2017 also marked the anniversary of another important date in Russian history – the year 1937, symbol and peak of the Stalinist terror that took the lives of over a million, largely completely innocent, Soviet citizens. Between 1936 and 1938, in a number of subsequent campaigns closely orchestrated by Joseph Stalin, an estimated 750.000 people were executed, and at least as much sent to forced labour camps, many of whom would die in later years due to exhaustion and deprivation. Traces of this terror can be found in practically every family history. The exact number of victims, as well as their identities, will probably never be known.

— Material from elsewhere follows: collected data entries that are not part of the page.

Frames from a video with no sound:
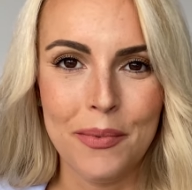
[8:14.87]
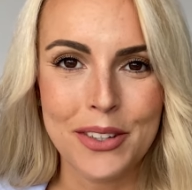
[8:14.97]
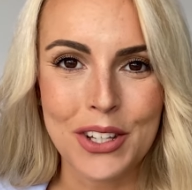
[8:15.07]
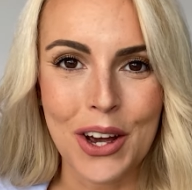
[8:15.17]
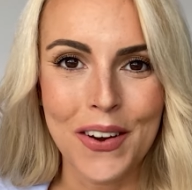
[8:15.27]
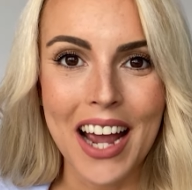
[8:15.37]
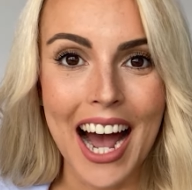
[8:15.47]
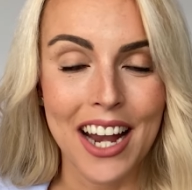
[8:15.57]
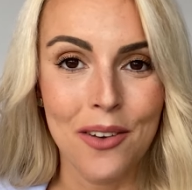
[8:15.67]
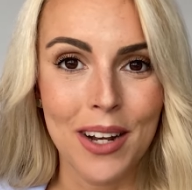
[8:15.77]
So
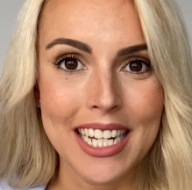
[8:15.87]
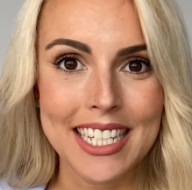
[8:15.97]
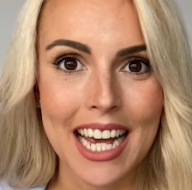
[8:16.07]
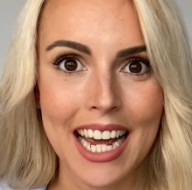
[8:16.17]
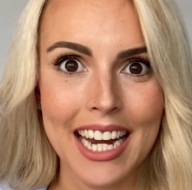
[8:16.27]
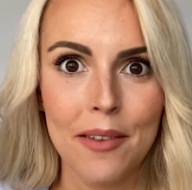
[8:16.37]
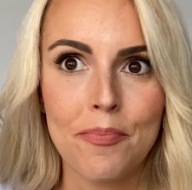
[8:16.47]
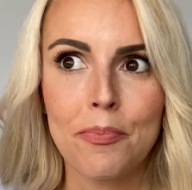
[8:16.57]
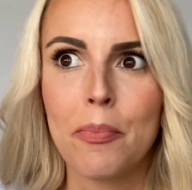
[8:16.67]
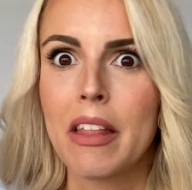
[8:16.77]
I normally
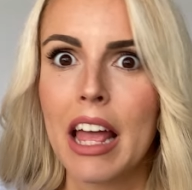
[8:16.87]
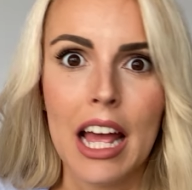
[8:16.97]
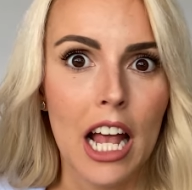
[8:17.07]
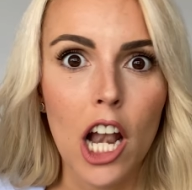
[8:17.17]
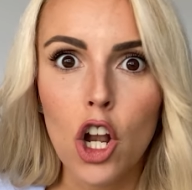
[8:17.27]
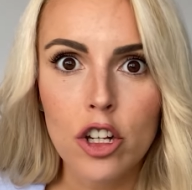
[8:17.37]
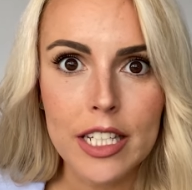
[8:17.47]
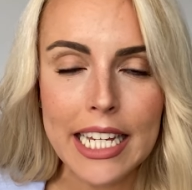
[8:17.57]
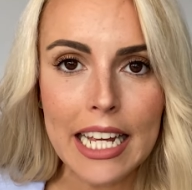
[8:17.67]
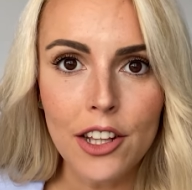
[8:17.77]
say, lo
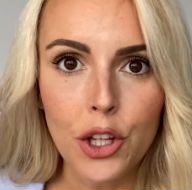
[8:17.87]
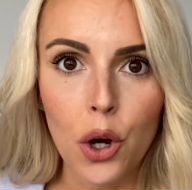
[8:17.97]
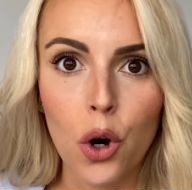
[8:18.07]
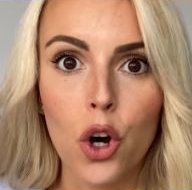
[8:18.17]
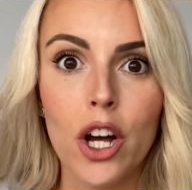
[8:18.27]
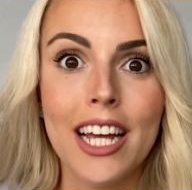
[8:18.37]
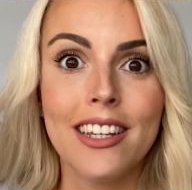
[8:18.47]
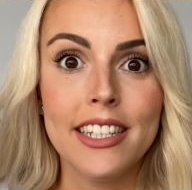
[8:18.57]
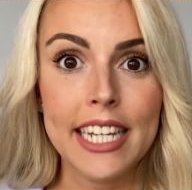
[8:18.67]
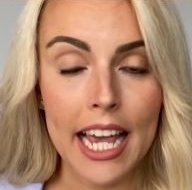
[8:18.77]
siento,
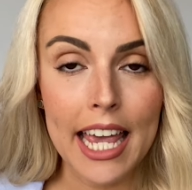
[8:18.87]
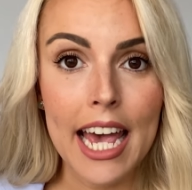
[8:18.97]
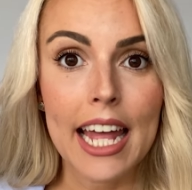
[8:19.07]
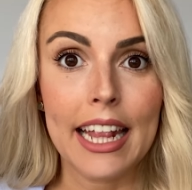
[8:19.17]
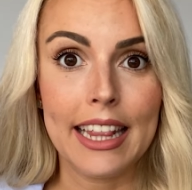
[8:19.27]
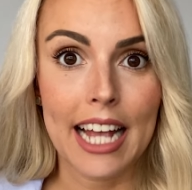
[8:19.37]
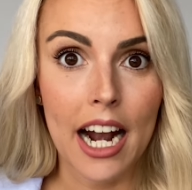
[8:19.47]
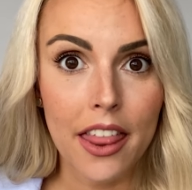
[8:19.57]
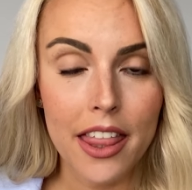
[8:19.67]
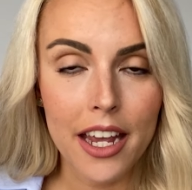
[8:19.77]
llegué
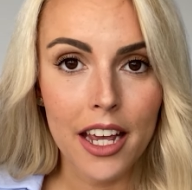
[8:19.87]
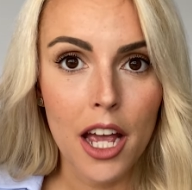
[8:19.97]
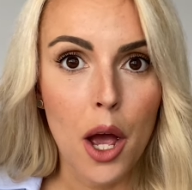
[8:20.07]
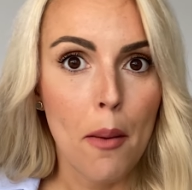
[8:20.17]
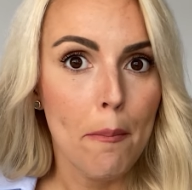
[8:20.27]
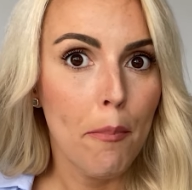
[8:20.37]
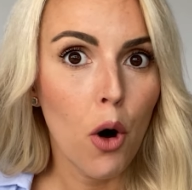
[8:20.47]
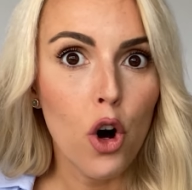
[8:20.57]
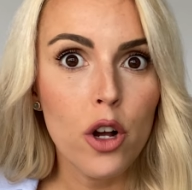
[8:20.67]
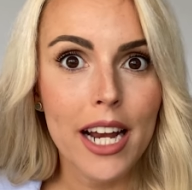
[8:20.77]
tarde
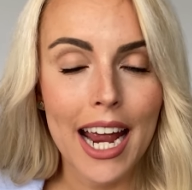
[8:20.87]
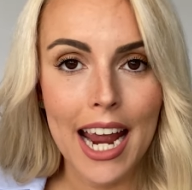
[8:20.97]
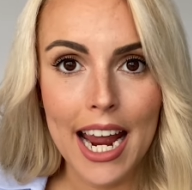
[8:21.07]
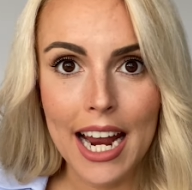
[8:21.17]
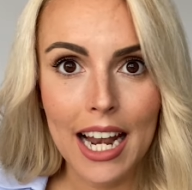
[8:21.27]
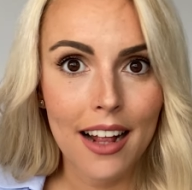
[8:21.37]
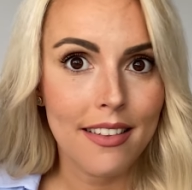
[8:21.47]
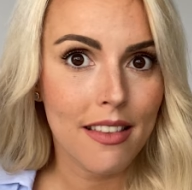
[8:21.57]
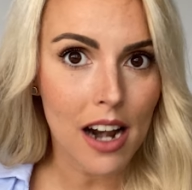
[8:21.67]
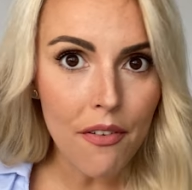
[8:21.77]
por el
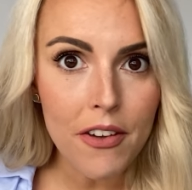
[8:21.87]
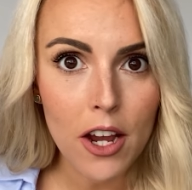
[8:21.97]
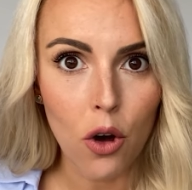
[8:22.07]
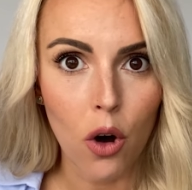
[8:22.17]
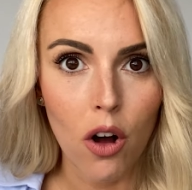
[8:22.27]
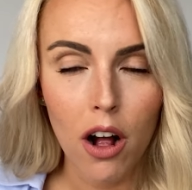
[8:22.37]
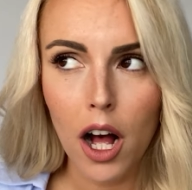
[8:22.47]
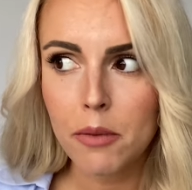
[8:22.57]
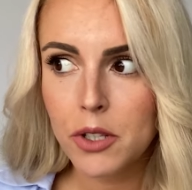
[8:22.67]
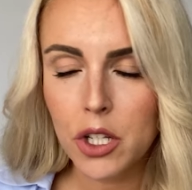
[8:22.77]
tráfico.
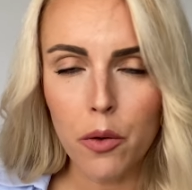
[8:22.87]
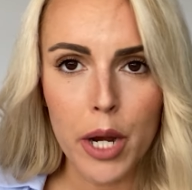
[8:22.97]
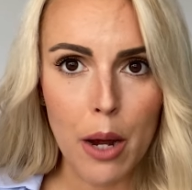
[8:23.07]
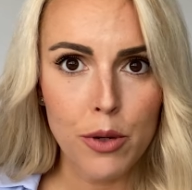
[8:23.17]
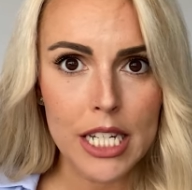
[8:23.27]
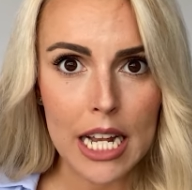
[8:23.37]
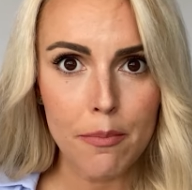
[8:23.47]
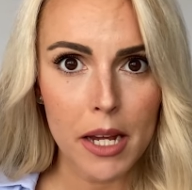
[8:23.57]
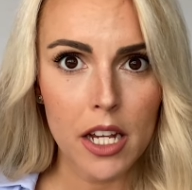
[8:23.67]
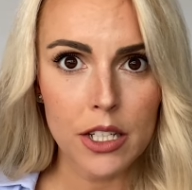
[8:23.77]
I'm sorry I was
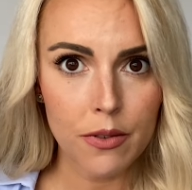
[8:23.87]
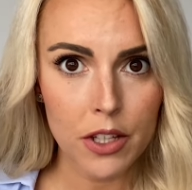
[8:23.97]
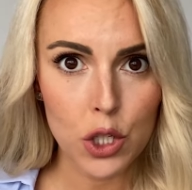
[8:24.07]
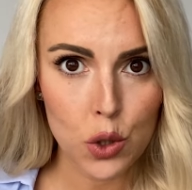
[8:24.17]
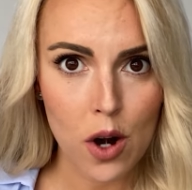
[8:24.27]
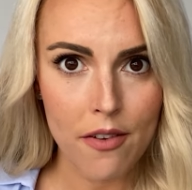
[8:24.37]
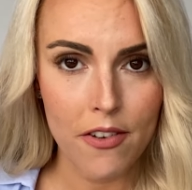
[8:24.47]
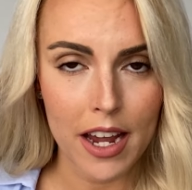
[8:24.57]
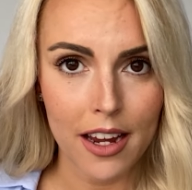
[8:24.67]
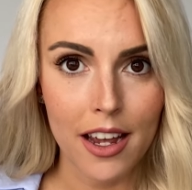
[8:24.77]
late because of the
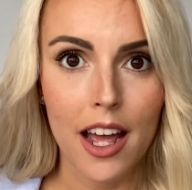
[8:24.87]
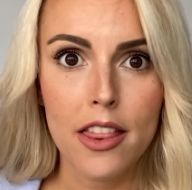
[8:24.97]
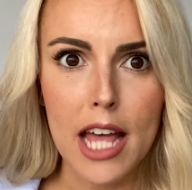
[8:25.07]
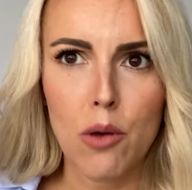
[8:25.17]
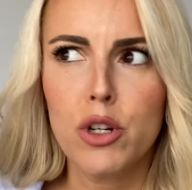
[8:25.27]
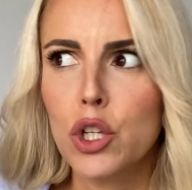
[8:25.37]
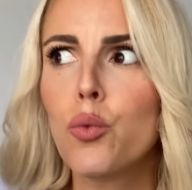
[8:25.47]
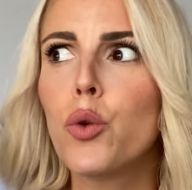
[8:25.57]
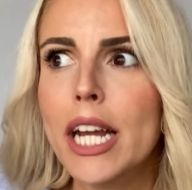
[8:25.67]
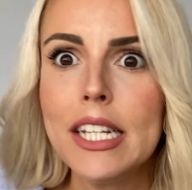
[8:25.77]
traffic. That was the
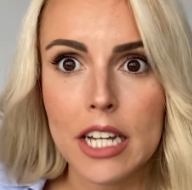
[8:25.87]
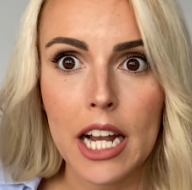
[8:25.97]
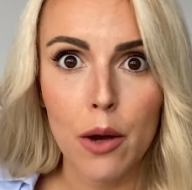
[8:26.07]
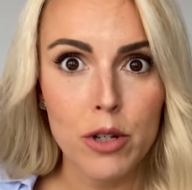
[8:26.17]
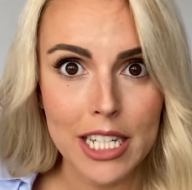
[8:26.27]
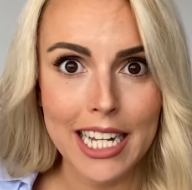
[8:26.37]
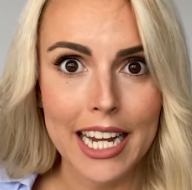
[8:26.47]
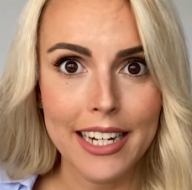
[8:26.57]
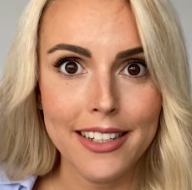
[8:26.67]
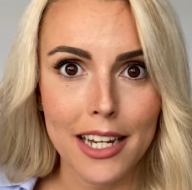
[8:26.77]
reason I was
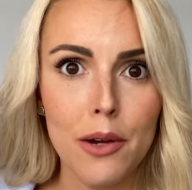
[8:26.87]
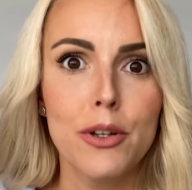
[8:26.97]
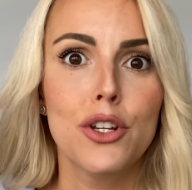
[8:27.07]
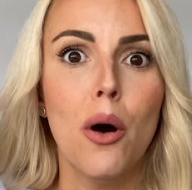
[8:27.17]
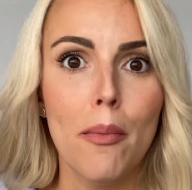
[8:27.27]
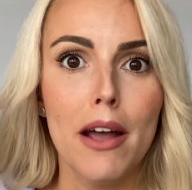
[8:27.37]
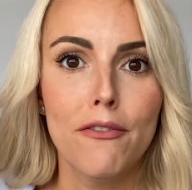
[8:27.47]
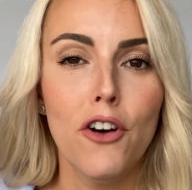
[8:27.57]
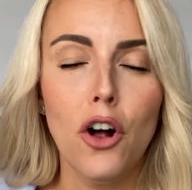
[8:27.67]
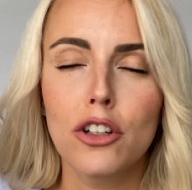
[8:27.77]
late. It was not my
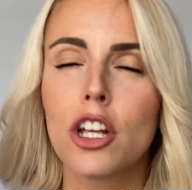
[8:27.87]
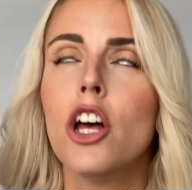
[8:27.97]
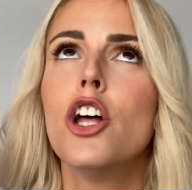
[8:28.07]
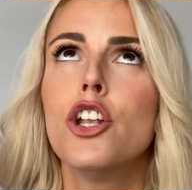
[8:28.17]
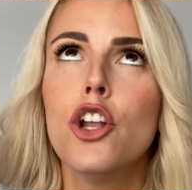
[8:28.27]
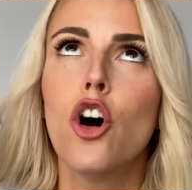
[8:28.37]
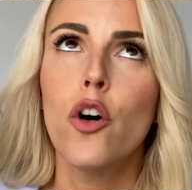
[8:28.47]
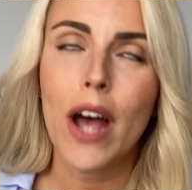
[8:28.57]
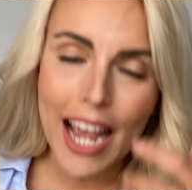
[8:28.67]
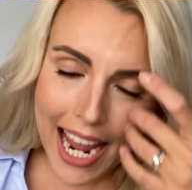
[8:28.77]
fault.
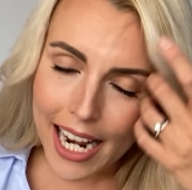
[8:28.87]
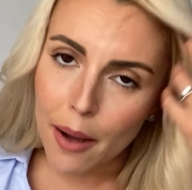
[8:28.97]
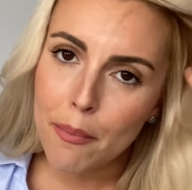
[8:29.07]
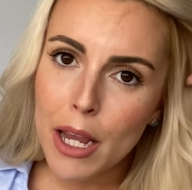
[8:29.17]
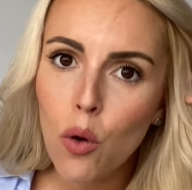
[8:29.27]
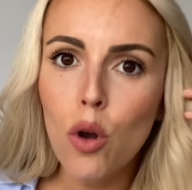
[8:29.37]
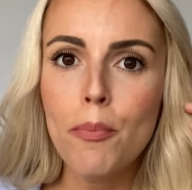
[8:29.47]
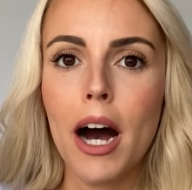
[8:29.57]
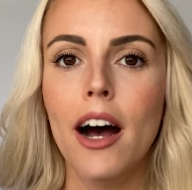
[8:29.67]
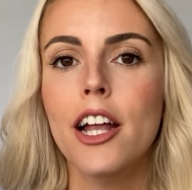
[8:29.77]
No era mi
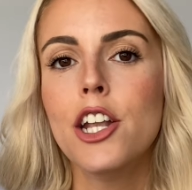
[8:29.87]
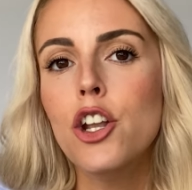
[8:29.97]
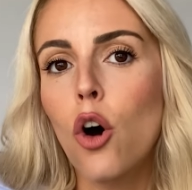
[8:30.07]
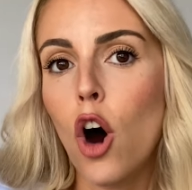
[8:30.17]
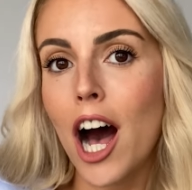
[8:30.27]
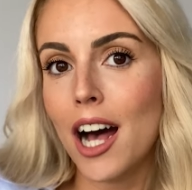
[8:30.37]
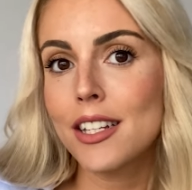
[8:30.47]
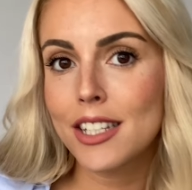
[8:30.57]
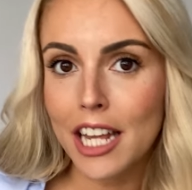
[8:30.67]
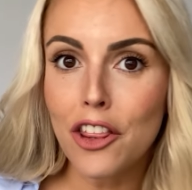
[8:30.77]
culpa. No ha
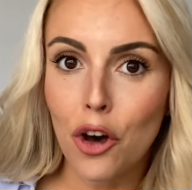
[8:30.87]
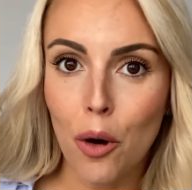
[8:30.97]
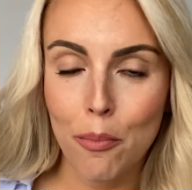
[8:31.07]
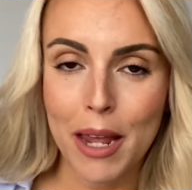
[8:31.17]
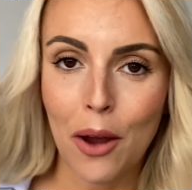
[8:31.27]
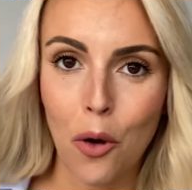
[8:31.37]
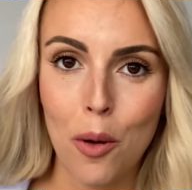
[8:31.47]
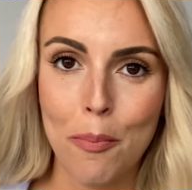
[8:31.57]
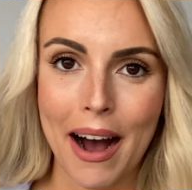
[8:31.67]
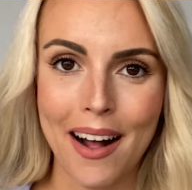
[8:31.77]
sido mi
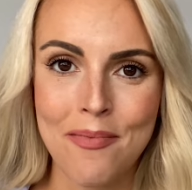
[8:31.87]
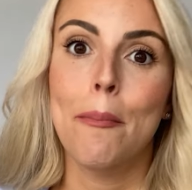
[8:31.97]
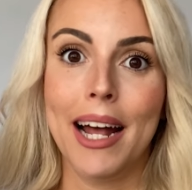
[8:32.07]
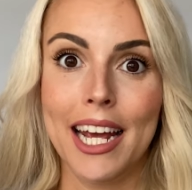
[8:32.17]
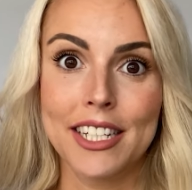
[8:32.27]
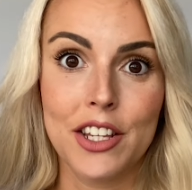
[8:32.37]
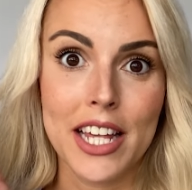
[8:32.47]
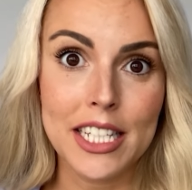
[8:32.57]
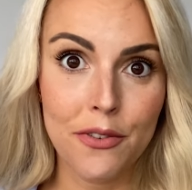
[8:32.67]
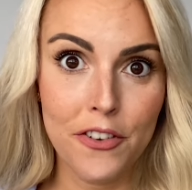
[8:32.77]
culpa. Vale, so
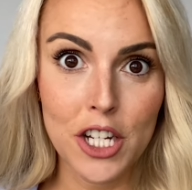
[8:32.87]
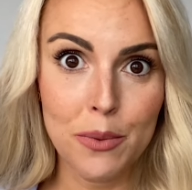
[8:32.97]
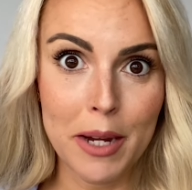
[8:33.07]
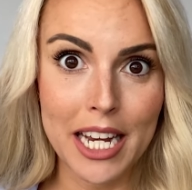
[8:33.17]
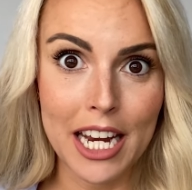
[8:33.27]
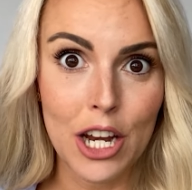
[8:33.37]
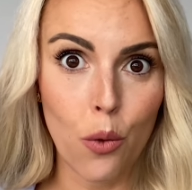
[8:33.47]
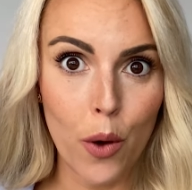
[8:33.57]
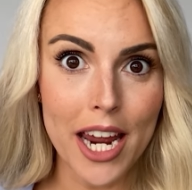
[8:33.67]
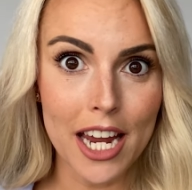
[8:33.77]
that's the first meaning
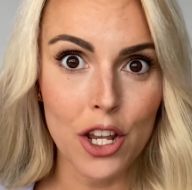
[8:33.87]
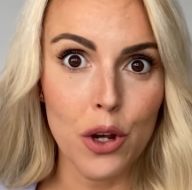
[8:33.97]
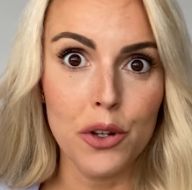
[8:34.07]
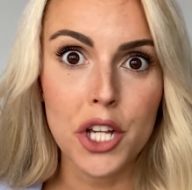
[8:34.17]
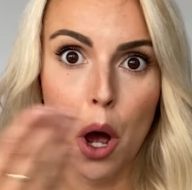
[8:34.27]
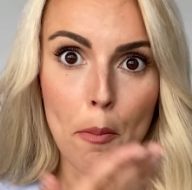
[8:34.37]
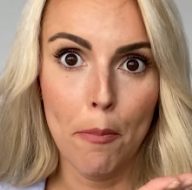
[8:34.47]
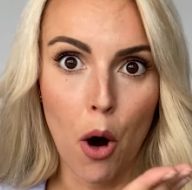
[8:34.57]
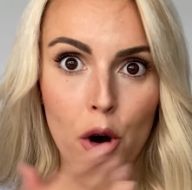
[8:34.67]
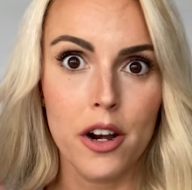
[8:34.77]
we can use
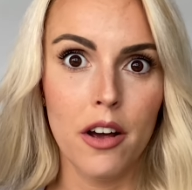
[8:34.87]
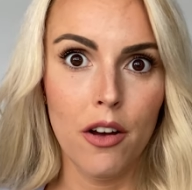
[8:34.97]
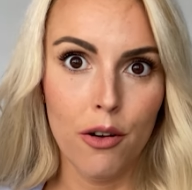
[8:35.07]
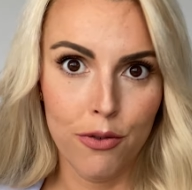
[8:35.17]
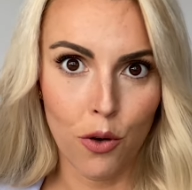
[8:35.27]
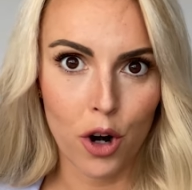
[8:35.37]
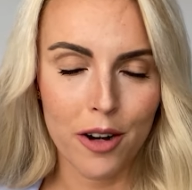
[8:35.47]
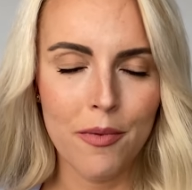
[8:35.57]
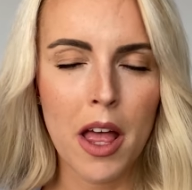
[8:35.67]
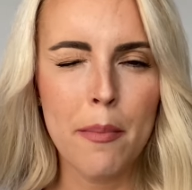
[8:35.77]
por, for.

Unlike the revolution, this political repression was officially commemorated this year. On 30 October Putin unveiled a monument to the victims of political repression, located on a prominent spot on the central Moscow ring – the Wall of Grief. It is the first national monument for the victims of political repression. Yet, Putin did not once mention Stalin’s name at the ceremony, in spite of his personal role in the terror. This would be the equivalent of an inauguration of a monument to the victims of the Holocaust at which Adolf Hitler’s name would not be mentioned. How can we understand this? How does Russia deal with its traumatic past?
Two Dutch documentaries recently addressed this question – Love is Potatoes by Aliona van der Horst and The Red Soul by Jessica Gorter, both launched at the International Documentary Film Festival Amsterdam (IDFA). Both films were also screened in December in Moscow at the largest Russian documentary film festival – ArtDocFest.
The two films tackle the subject from very different angles. Love is Potatoes is a very personal quest into the way a family deals with the traumas of the past. In The Red Soul director Jessica Gorter adopts a wider perspective and starts from the gradual rehabilitation of Stalin that seems to take place in Russia in recent years. This is frequently presented in the western press: Russians put flowers on Stalin’s grave on his birthday; Stalin is named as the most influential figure in Russian history; Stalin outstrips Putin in popularity.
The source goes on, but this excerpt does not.